> What needs to be done: Your task is to find every line in the records that holds the string "frames" and copy it.

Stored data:
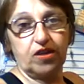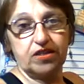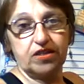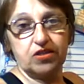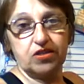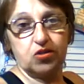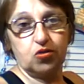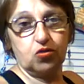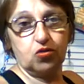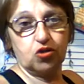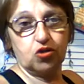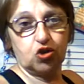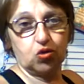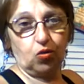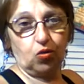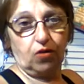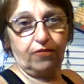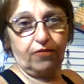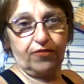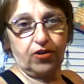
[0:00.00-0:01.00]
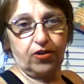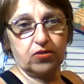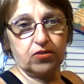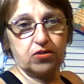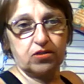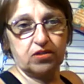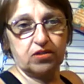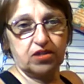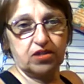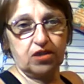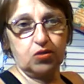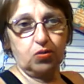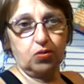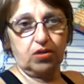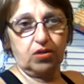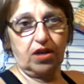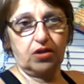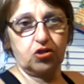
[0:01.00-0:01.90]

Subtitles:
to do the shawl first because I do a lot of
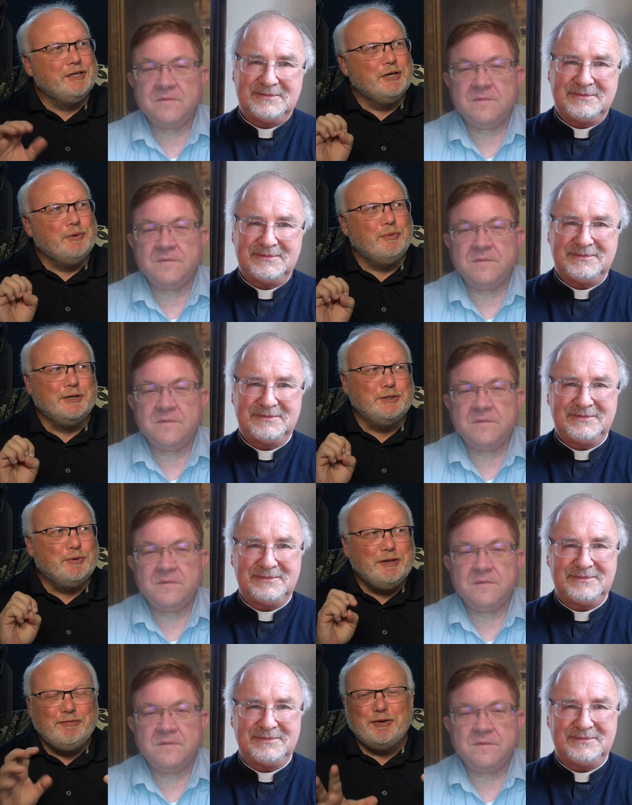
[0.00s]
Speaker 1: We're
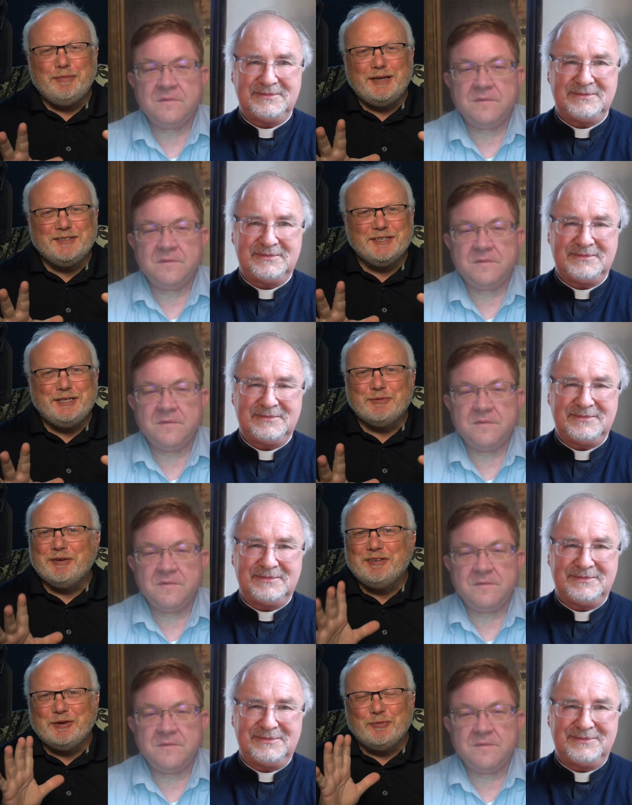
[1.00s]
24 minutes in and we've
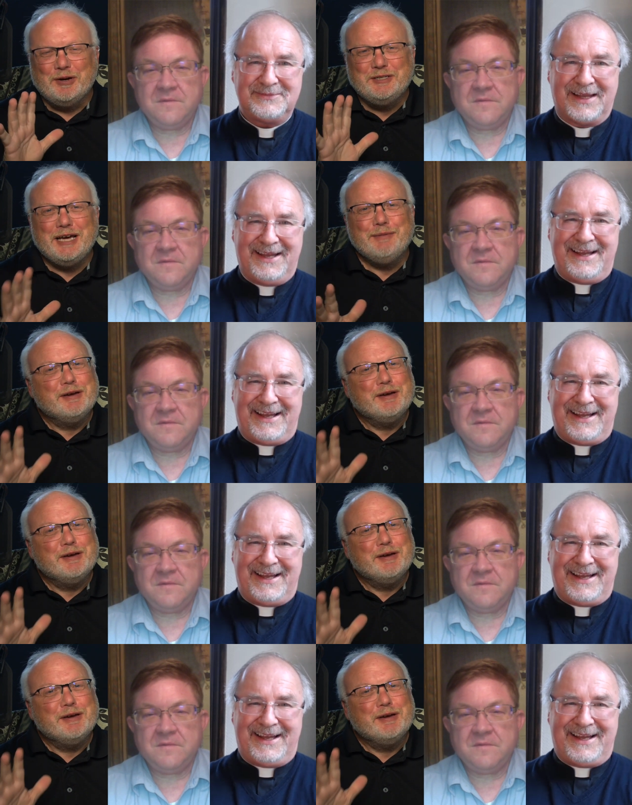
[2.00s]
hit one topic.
--
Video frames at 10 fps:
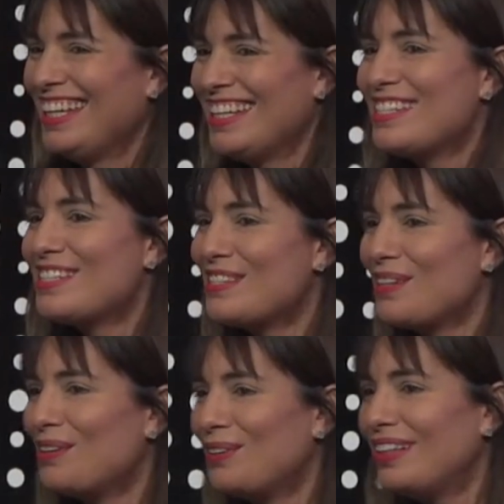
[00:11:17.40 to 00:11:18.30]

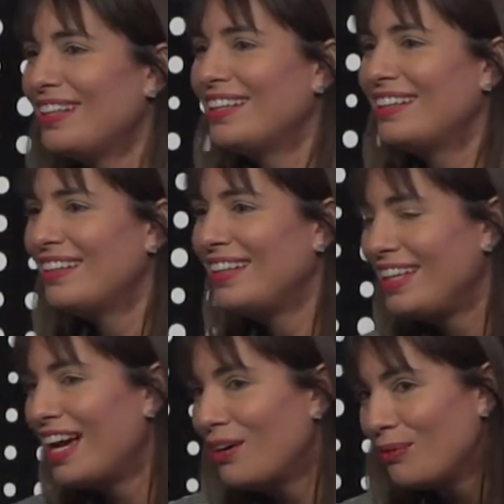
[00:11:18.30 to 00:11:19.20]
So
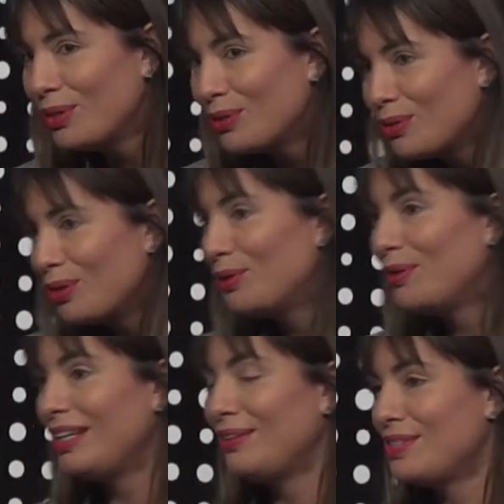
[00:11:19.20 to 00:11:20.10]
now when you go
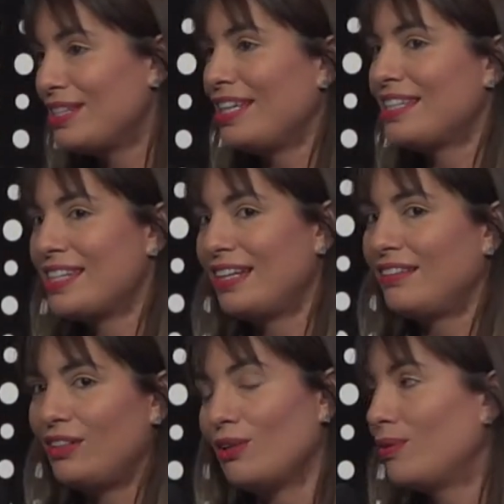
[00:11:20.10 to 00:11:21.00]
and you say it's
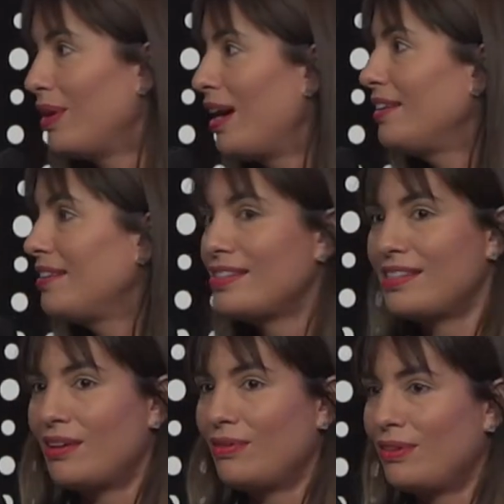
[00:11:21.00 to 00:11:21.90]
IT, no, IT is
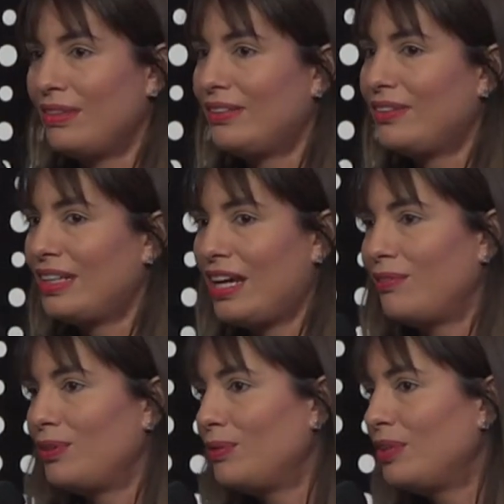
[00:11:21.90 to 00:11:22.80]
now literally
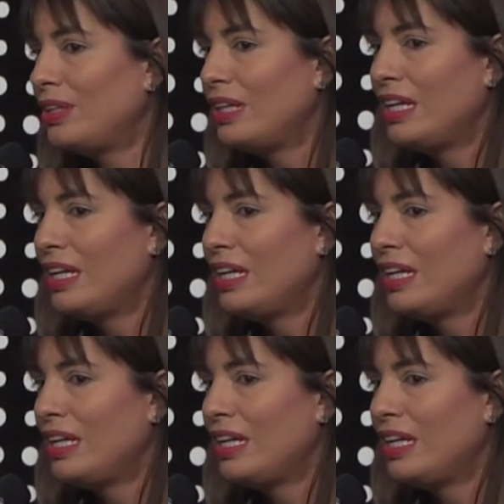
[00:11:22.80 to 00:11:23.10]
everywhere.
--
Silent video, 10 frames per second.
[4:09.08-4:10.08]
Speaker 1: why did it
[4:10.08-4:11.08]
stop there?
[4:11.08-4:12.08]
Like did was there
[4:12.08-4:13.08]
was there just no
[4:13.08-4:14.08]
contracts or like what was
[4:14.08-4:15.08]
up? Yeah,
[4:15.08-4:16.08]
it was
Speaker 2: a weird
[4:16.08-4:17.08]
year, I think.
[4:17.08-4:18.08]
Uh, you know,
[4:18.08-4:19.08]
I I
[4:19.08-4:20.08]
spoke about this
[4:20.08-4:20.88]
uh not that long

> Solution:
Video frames at 10 fps:
Silent video, 10 frames per second.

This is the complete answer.